Crime Library: Criminal Minds and Methods

Mel Ignatow

A gang of Cubans will execute you

After six months, the investigation into Brenda Sue Schaefer's disappearance was grinding to a halt. Although the police, and much of the surrounding community, were convinced that Mel Ignatow had been responsible for the crime, no conclusive evidence linking Ignatow to the crime had been discovered. For months, Ignatow had been publicly complaining about the interest the police were taking in his actions leading up to Schaefer's disappearance, accusing investigators of "police-state" tactics. These tactics, however, hadn't stopped him from dating several other women in the interim.

On March 22, 1989, Ignatow received a letter that seemed to validate his assertions of persecution. Postmarked from Ft. Lauderdale, Fla., the letter demanded that Ignatow reveal the location of Brenda Sue Schaefer's body or "a gang of Cubans" would execute him.

The letter continued:

"I have arranged for the Cubans to arrive in Louisville 1 week prior to the termination...and remain in Louisville until contract is completed. Upon proof of your execution, they will receive remainder of the $15,000 plus $5,000 expense money if that amount is needed."

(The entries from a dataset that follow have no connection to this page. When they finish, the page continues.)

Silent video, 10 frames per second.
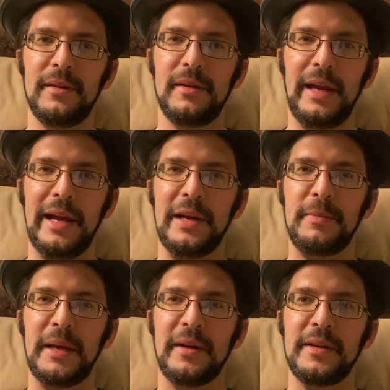hand,
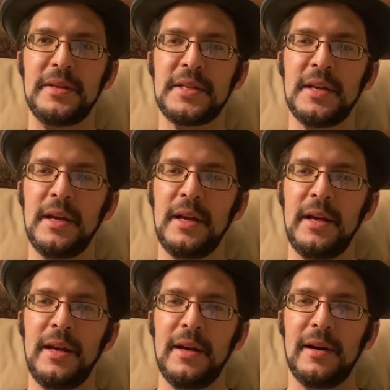because
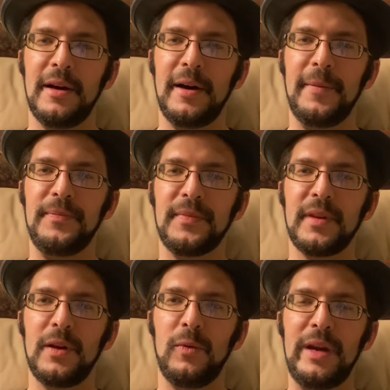when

Through his lawyers, Ignatow demanded, and received, SWAT team protection. The irony of taxpayers footing the bill for Ignatow's protection seems to have been too much for the police to swallow: soon after the court-ordered SWAT protection had been stationed outside Ignatow's apartment, the primary investigators on the case revealed that they knew all about the letter. In fact, they had already read the letter and counseled its author, Dr. William Spalding, against mailing the threat. Spalding, Brenda's employer, had told the police during a previous interview that he intended to send the letter to Ignatow in the hope that the threat would scare Ignatow into confessing. Spalding was devoted to Brenda and had taken the lead organizing the $25,000 reward that was being offered for information about her disappearance. In the months since Brenda's disappearance, Spalding had grown obsessed with and terrified of Ignatow. Spalding carried a handgun at all times in case Ignatow attacked him.

Never one to miss an opportunity, Ignatow had Spalding arrested for making terroristic threats. During Spalding's trial, his defense tried to bring to the foreground Brenda's disappearance rather than Spalding's attempt at intimidation. As such, the nature and health of Ignatow and Schaefer's relationship was called into question. Ignatow again, but this time under oath, declared that they had been happily in love. Spalding was convicted, but his trial ultimately became pivotal to Mel Ignatow's fate.

Charlie Ricketts
Charlie Ricketts
He'd spent the six months since Brenda's disappearance claiming that he couldn't go on and that the police were unfairly targeting an innocent man. In the wake of the Spalding letter he was further emboldened.

It's rare that a defense attorney will be willing to bring his or her client before a grand jury. The investigating officers knew this, but they were dealing with an infuriatingly hard case. He was holding up against questioning. The investigation had hit a brick wall. With little hope, they approached Charlie Ricketts, Ignatow's attorney, with an offer: if Ignatow would testify before a grand jury he could hold a press conference promoting his cooperation. Ignatow, eager to proclaim his innocence, agreed.